Provided data —
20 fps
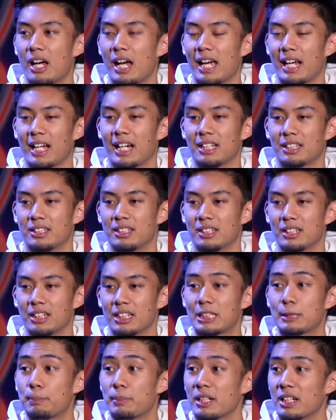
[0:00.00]
I got to
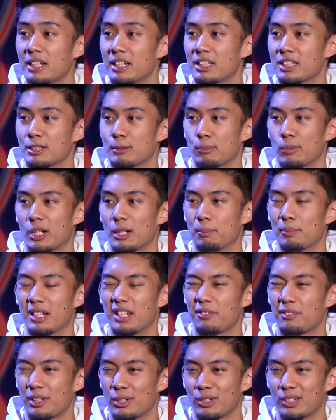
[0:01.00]
experience more. But
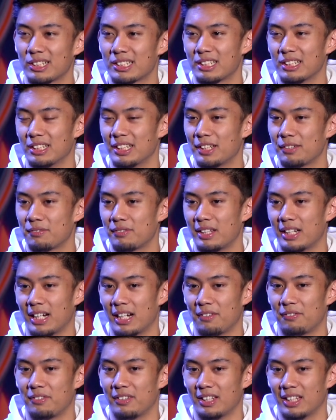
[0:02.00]
if I were to live there,
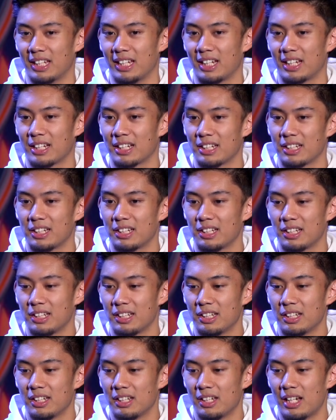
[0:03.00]
I feel like
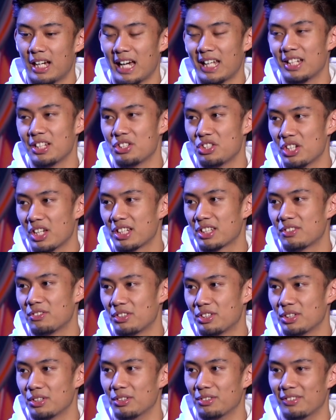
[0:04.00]
I'd adjust
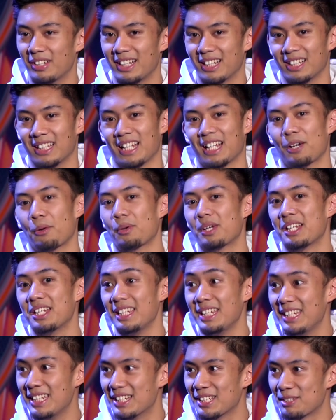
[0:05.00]
to like I
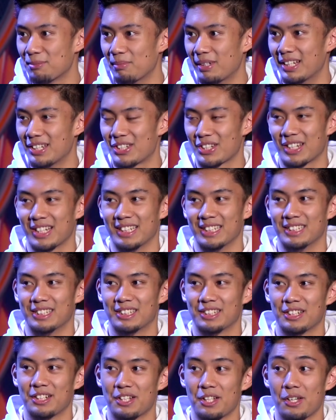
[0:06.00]
wouldn't eat as much because
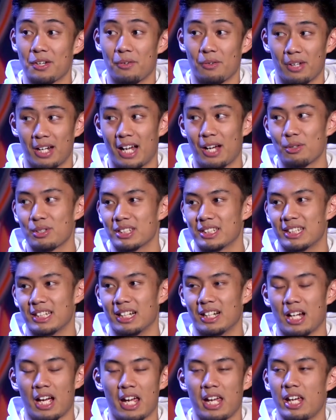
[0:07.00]
when I was
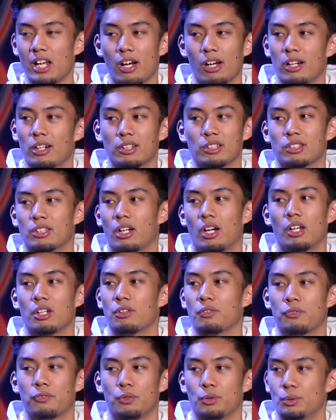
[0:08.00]
there, I ate a ton
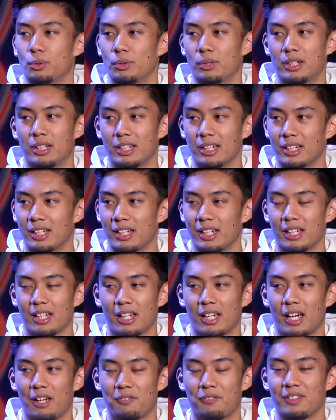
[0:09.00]
of food. yeah.
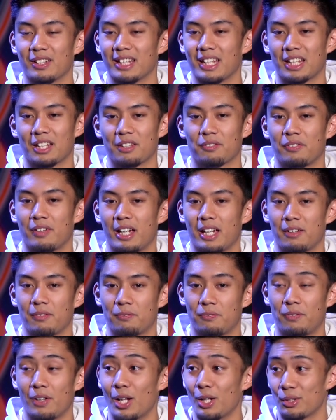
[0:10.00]
I feel like if I
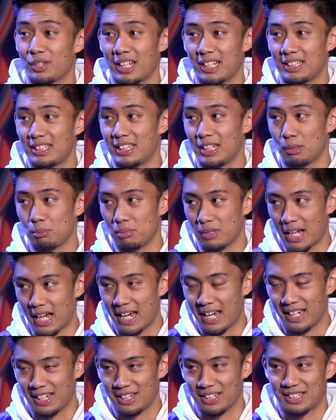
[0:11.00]
followed that same
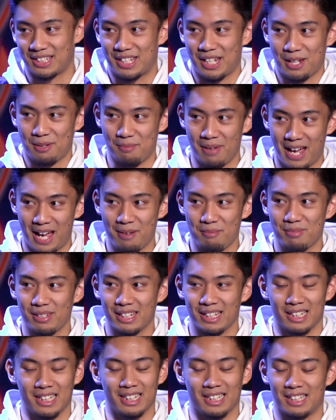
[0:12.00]
diet, the yeah. same habit,
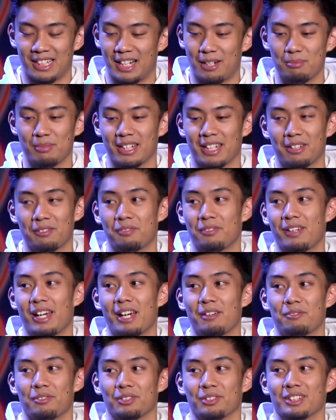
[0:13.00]
I'm gonna get
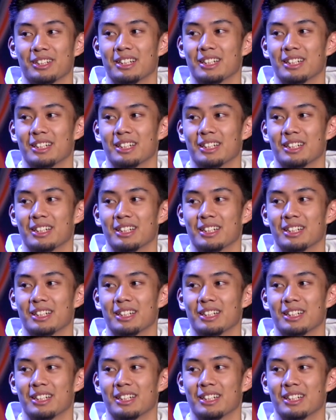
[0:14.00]
fat for real.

Your objective — Give an exact copy of the material, leaving out every picture.

Result —
20 fps
[0:00.00]
I got to
[0:01.00]
experience more. But
[0:02.00]
if I were to live there,
[0:03.00]
I feel like
[0:04.00]
I'd adjust
[0:05.00]
to like I
[0:06.00]
wouldn't eat as much because
[0:07.00]
when I was
[0:08.00]
there, I ate a ton
[0:09.00]
of food. yeah.
[0:10.00]
I feel like if I
[0:11.00]
followed that same
[0:12.00]
diet, the yeah. same habit,
[0:13.00]
I'm gonna get
[0:14.00]
fat for real.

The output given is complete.